Write out the listing below in its entirety, minus the pictures, without changing a word.

> **Recorded data**:

========================================================================

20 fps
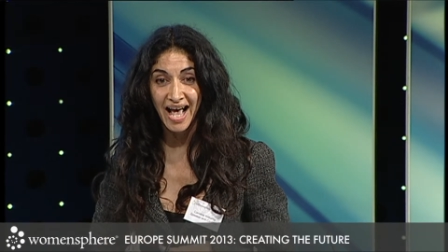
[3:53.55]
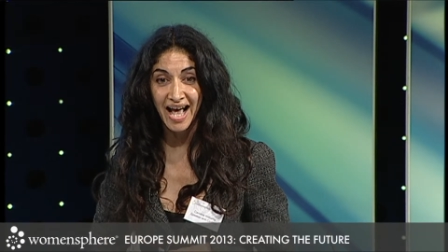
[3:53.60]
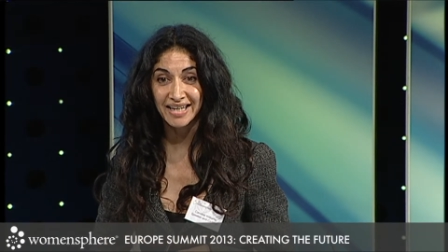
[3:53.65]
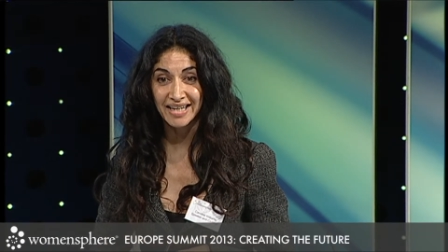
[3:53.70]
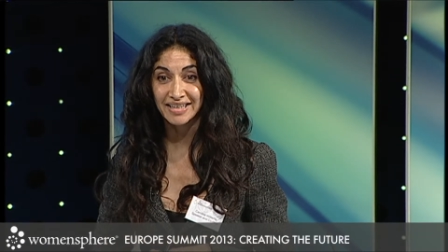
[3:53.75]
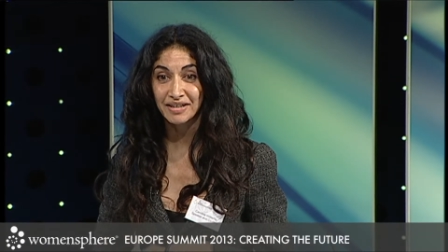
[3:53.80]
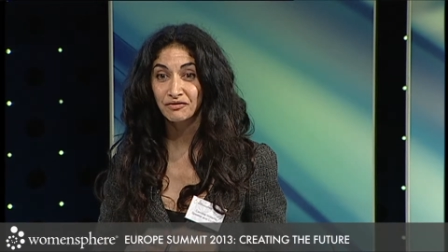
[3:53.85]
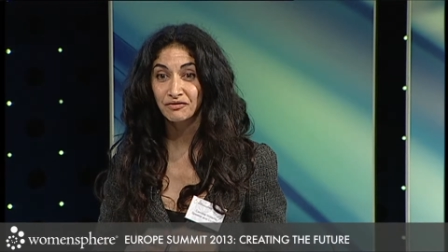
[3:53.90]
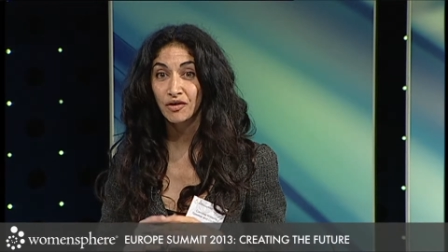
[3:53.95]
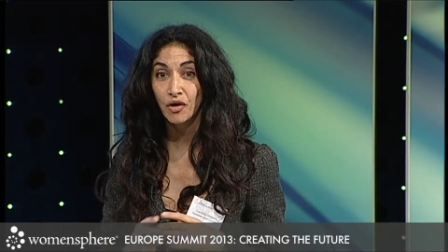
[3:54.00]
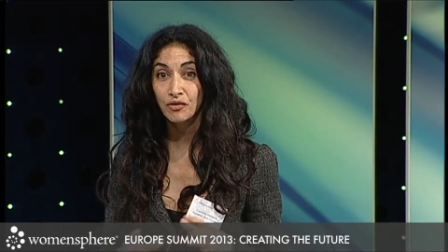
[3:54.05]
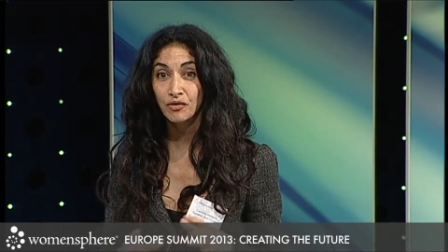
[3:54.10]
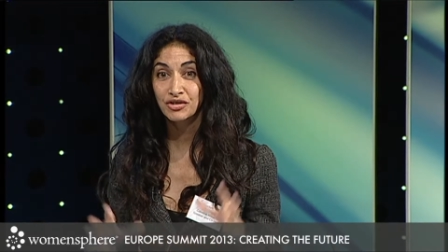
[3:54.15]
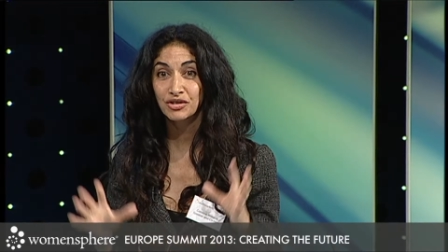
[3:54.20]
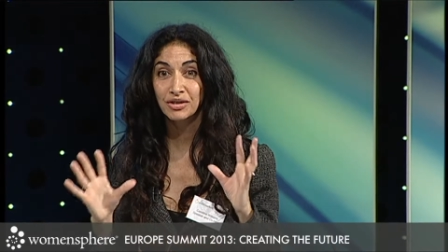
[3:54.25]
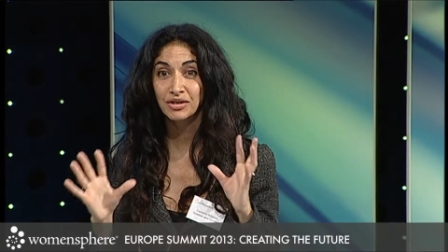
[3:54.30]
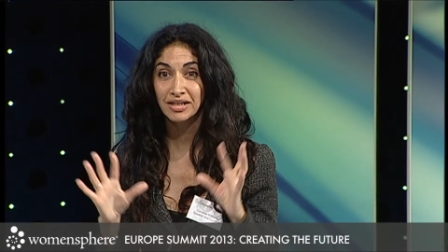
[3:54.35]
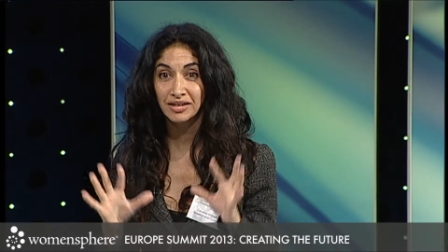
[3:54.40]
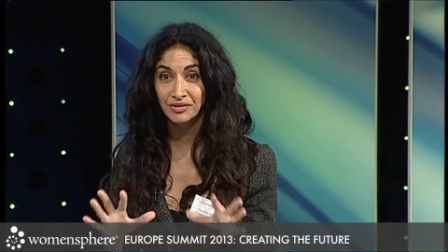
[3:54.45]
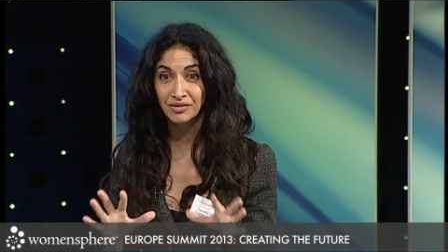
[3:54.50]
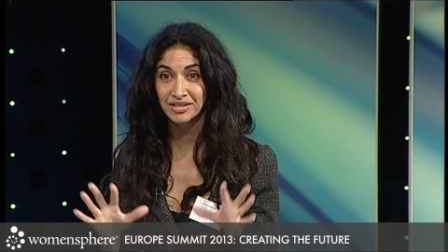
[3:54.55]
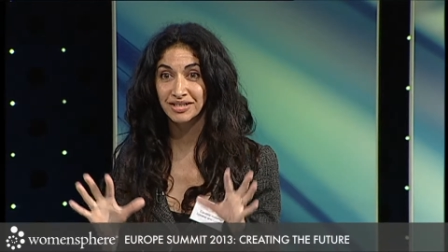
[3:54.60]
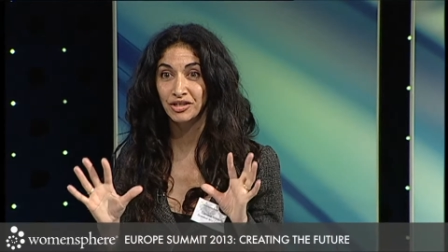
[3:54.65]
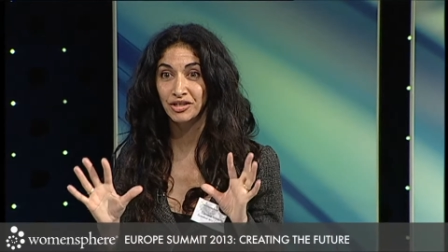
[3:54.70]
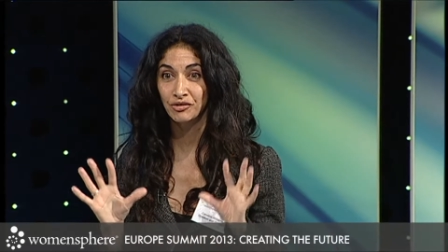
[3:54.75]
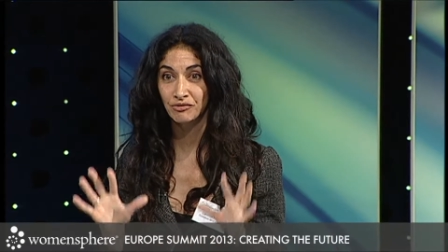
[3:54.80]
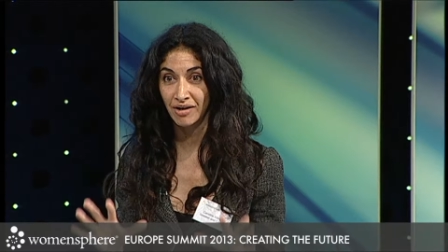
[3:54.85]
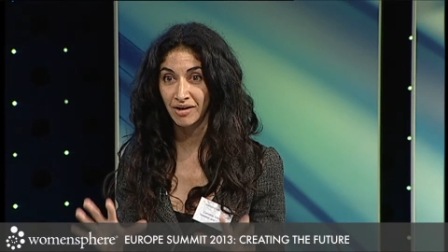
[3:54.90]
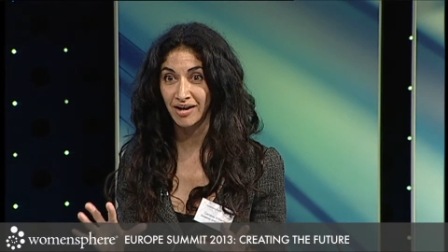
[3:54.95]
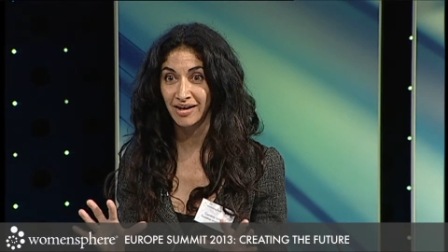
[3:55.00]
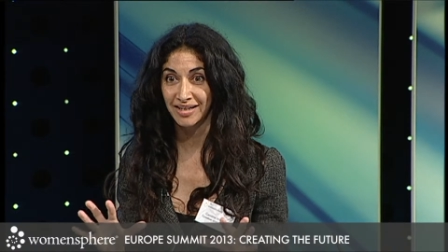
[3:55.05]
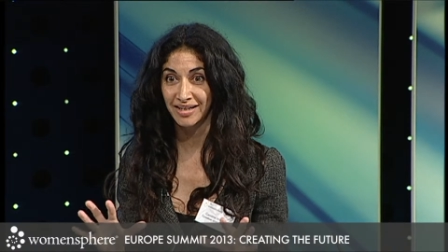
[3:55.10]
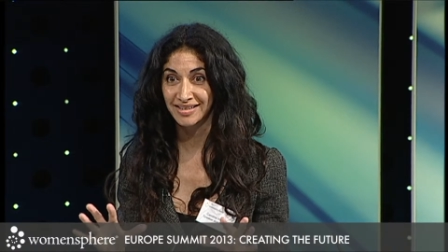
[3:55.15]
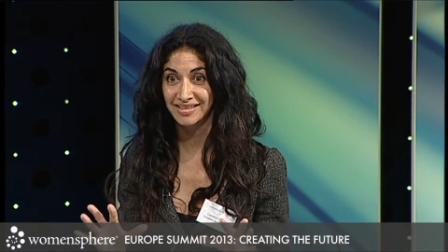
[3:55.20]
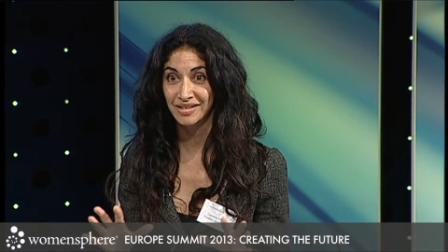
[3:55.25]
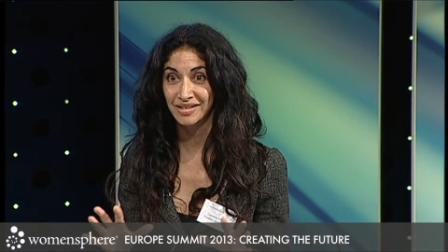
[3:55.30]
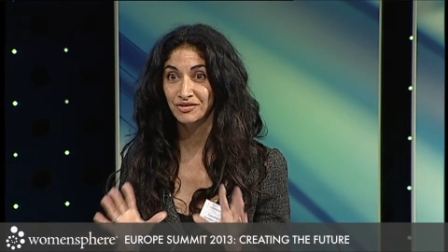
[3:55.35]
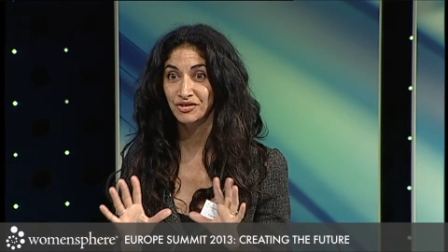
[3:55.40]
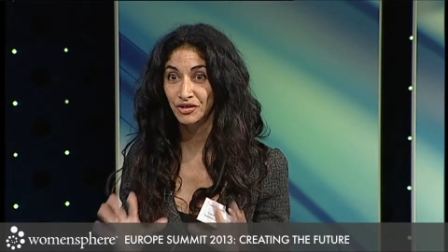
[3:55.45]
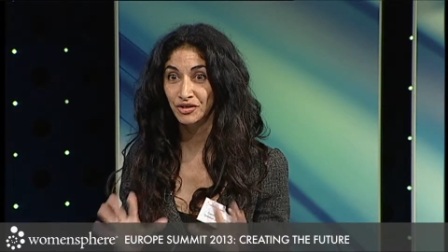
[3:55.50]
And it involves you closing your
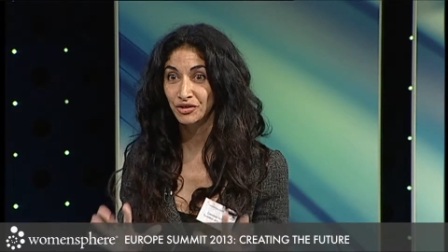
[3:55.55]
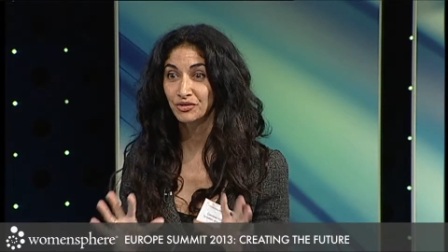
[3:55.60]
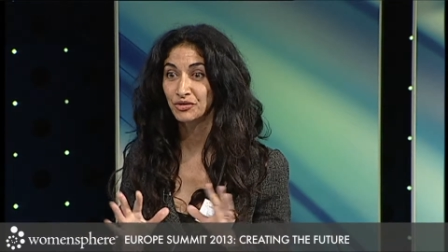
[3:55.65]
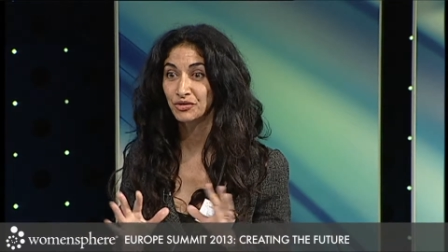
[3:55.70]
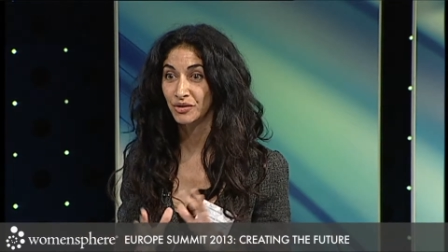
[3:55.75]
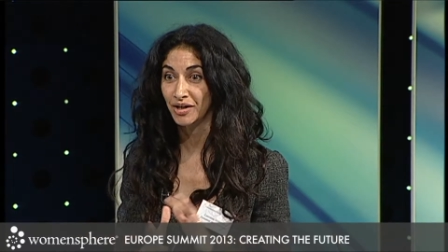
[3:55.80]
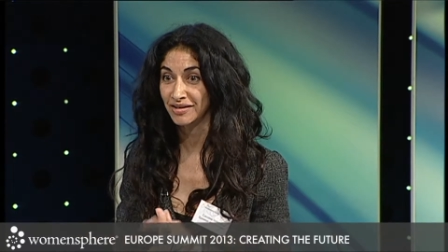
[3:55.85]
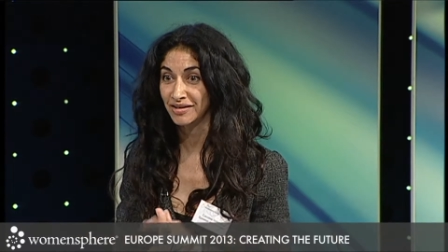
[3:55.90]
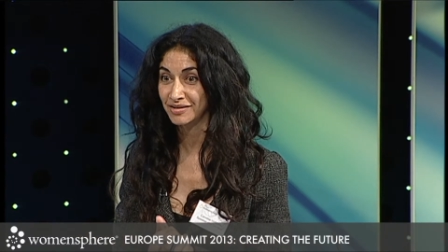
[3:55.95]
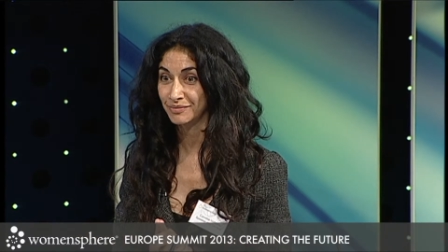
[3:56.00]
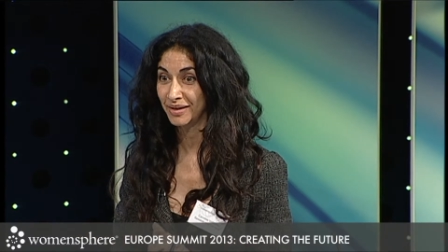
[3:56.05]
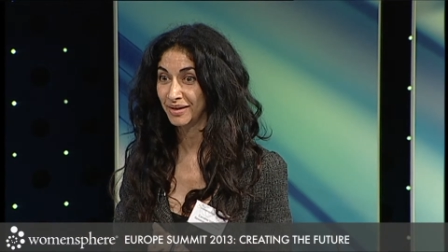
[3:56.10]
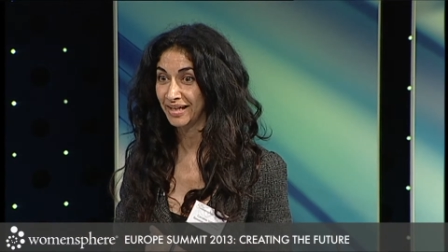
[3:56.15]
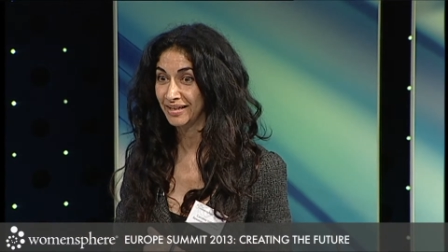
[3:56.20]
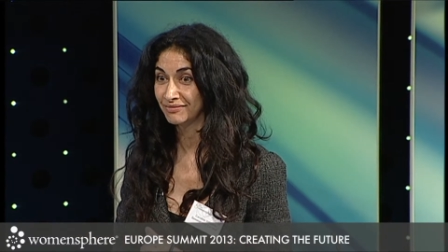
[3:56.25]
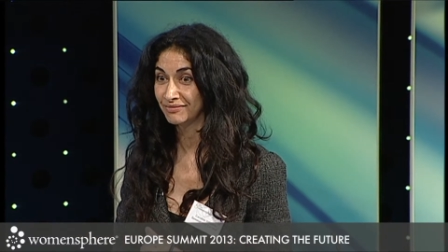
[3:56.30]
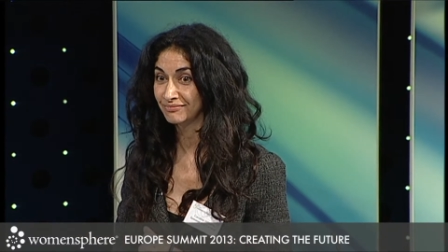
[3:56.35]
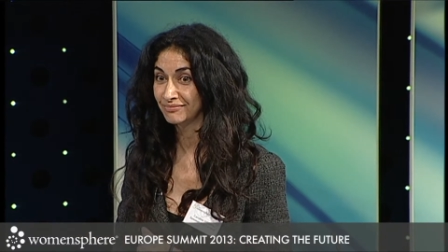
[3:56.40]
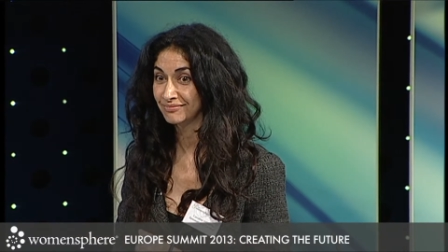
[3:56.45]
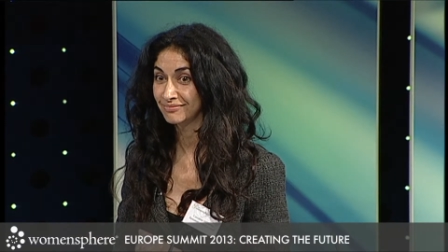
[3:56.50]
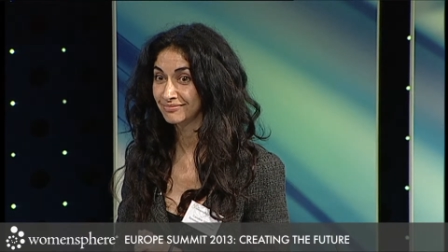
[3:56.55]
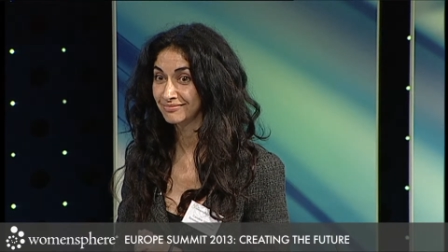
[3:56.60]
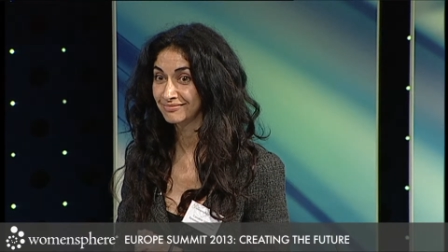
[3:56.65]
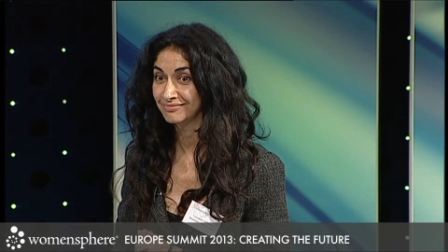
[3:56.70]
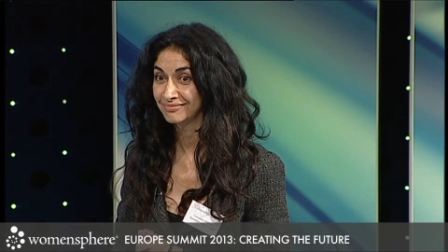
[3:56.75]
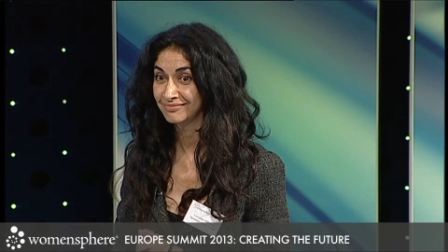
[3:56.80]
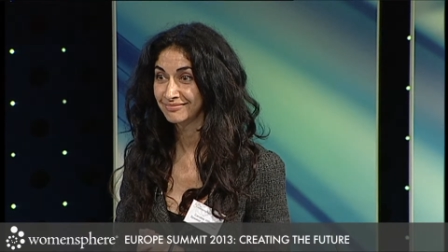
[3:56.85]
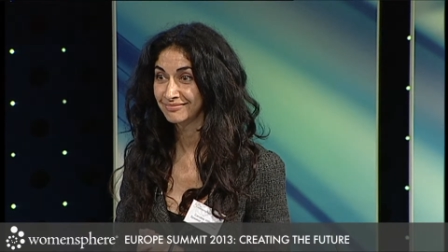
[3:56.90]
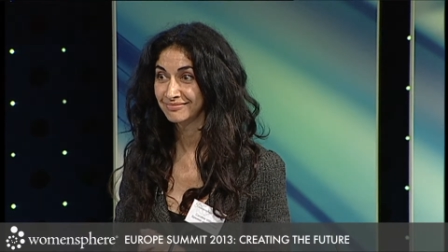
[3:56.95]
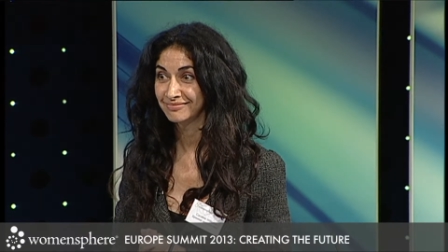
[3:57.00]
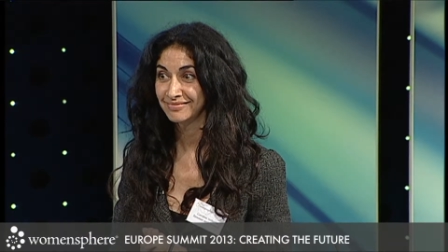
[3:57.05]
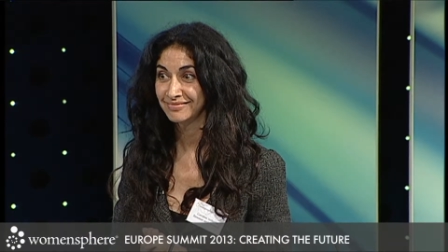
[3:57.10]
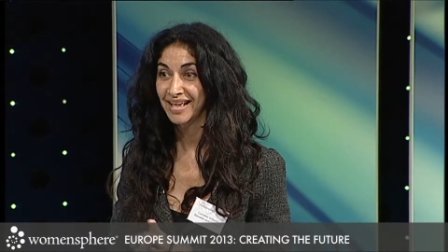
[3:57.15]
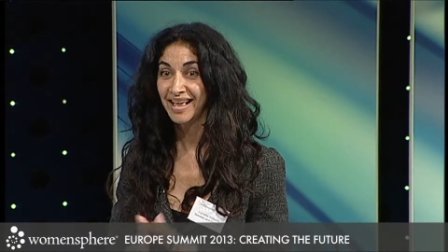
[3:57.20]
eyes. Now, do you trust me? Yes.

========================================================================

> **Task answer**:
20 fps
[3:53.55]
[3:53.60]
[3:53.65]
[3:53.70]
[3:53.75]
[3:53.80]
[3:53.85]
[3:53.90]
[3:53.95]
[3:54.00]
[3:54.05]
[3:54.10]
[3:54.15]
[3:54.20]
[3:54.25]
[3:54.30]
[3:54.35]
[3:54.40]
[3:54.45]
[3:54.50]
[3:54.55]
[3:54.60]
[3:54.65]
[3:54.70]
[3:54.75]
[3:54.80]
[3:54.85]
[3:54.90]
[3:54.95]
[3:55.00]
[3:55.05]
[3:55.10]
[3:55.15]
[3:55.20]
[3:55.25]
[3:55.30]
[3:55.35]
[3:55.40]
[3:55.45]
[3:55.50]
And it involves you closing your
[3:55.55]
[3:55.60]
[3:55.65]
[3:55.70]
[3:55.75]
[3:55.80]
[3:55.85]
[3:55.90]
[3:55.95]
[3:56.00]
[3:56.05]
[3:56.10]
[3:56.15]
[3:56.20]
[3:56.25]
[3:56.30]
[3:56.35]
[3:56.40]
[3:56.45]
[3:56.50]
[3:56.55]
[3:56.60]
[3:56.65]
[3:56.70]
[3:56.75]
[3:56.80]
[3:56.85]
[3:56.90]
[3:56.95]
[3:57.00]
[3:57.05]
[3:57.10]
[3:57.15]
[3:57.20]
eyes. Now, do you trust me? Yes.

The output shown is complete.